On November 17, 1869, thousands of people attended the opening ceremony of the Suez Canal, a man-made waterway stretching over 160 kilometers connecting the Mediterranean to the Red Sea via the isthmus of Suez in Egypt. The earliest attempts to build a canal across the isthmus of Suez date back to the times of Pharaoh Rameses II, but it was only in the 19th century that the creation of a passageway became vital to European economies, reliant on Asian and West Indians commercial trade. Only with the construction of a canal would it be possible to avoid circumnavigating Africa.

France was the first to study the project in 1799, when it sent a team led by future emperor Napoleon Bonaparte to Egypt. The results were discouraging – there appeared to be drop between the sea levels that would require the creation of a complex system of locks. Fifty years later, a French company conducted a more accurate survey, discovering that this estimated drop was not significant. Engineer Luigi Negrelli was then hired to design the canal. At first, Egypt opposed the venture, fearing European meddling in its own domestic affairs. But Egypt’s massive debts to France and Britain soon forced it to concede. The leader of this diplomatic mission was Ferdinand de Lesseps, who later supervised the actual construction as well. France obtained a concession to excavate the Suez isthmus. The British, unconvinced that the canal would actually work, opted to build railroads connecting Alexandria, Cairo and Suez to make trade easier. The Universal Suez Ship Canal Company, whose shares belonged primarily to France and Egypt, was created to oversee the project. Construction began on April 25, 1859, and lasted more than a decade.
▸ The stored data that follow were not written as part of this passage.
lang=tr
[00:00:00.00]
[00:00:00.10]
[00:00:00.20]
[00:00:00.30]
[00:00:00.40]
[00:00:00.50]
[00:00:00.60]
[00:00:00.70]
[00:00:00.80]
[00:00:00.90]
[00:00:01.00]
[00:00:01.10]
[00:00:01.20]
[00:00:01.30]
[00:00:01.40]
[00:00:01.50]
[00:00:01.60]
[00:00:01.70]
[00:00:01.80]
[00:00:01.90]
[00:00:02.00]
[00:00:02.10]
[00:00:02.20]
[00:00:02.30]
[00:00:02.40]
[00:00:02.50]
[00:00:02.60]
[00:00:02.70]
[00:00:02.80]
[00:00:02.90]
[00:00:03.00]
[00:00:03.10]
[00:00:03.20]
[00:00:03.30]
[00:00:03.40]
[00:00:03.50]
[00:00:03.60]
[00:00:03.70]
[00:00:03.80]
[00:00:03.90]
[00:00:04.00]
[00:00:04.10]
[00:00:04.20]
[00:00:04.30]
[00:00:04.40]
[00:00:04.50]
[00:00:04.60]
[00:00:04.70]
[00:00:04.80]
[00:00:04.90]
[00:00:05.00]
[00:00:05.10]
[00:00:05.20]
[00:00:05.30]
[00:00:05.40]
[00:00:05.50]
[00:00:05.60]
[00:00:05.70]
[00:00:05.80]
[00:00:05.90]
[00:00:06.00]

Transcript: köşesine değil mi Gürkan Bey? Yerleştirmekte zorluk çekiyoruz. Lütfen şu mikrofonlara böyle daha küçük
Opening the canal revolutionized transportation and trade between Europe and Asia. Britain soon realized its mistake in refusing to back the project. In 1875, Britain used new debts owed by Egypt as leverage to buy out its shares. Because of its strategic importance, in 1888 the canal was declared neutral and required to guarantee free passage to all vessels. Nevertheless, it became the focus of many international disputes mainly between Egypt and Israel. Egypt nationalized the canal in 1956, sparking what became known as the Suez Crisis. The Suez Canal remains a critical junction, especially for shipping oil to Europe from the Middle East. Each year almost 20,000 vessels sail through it, accounting for roughly eight percent of the world’s trade.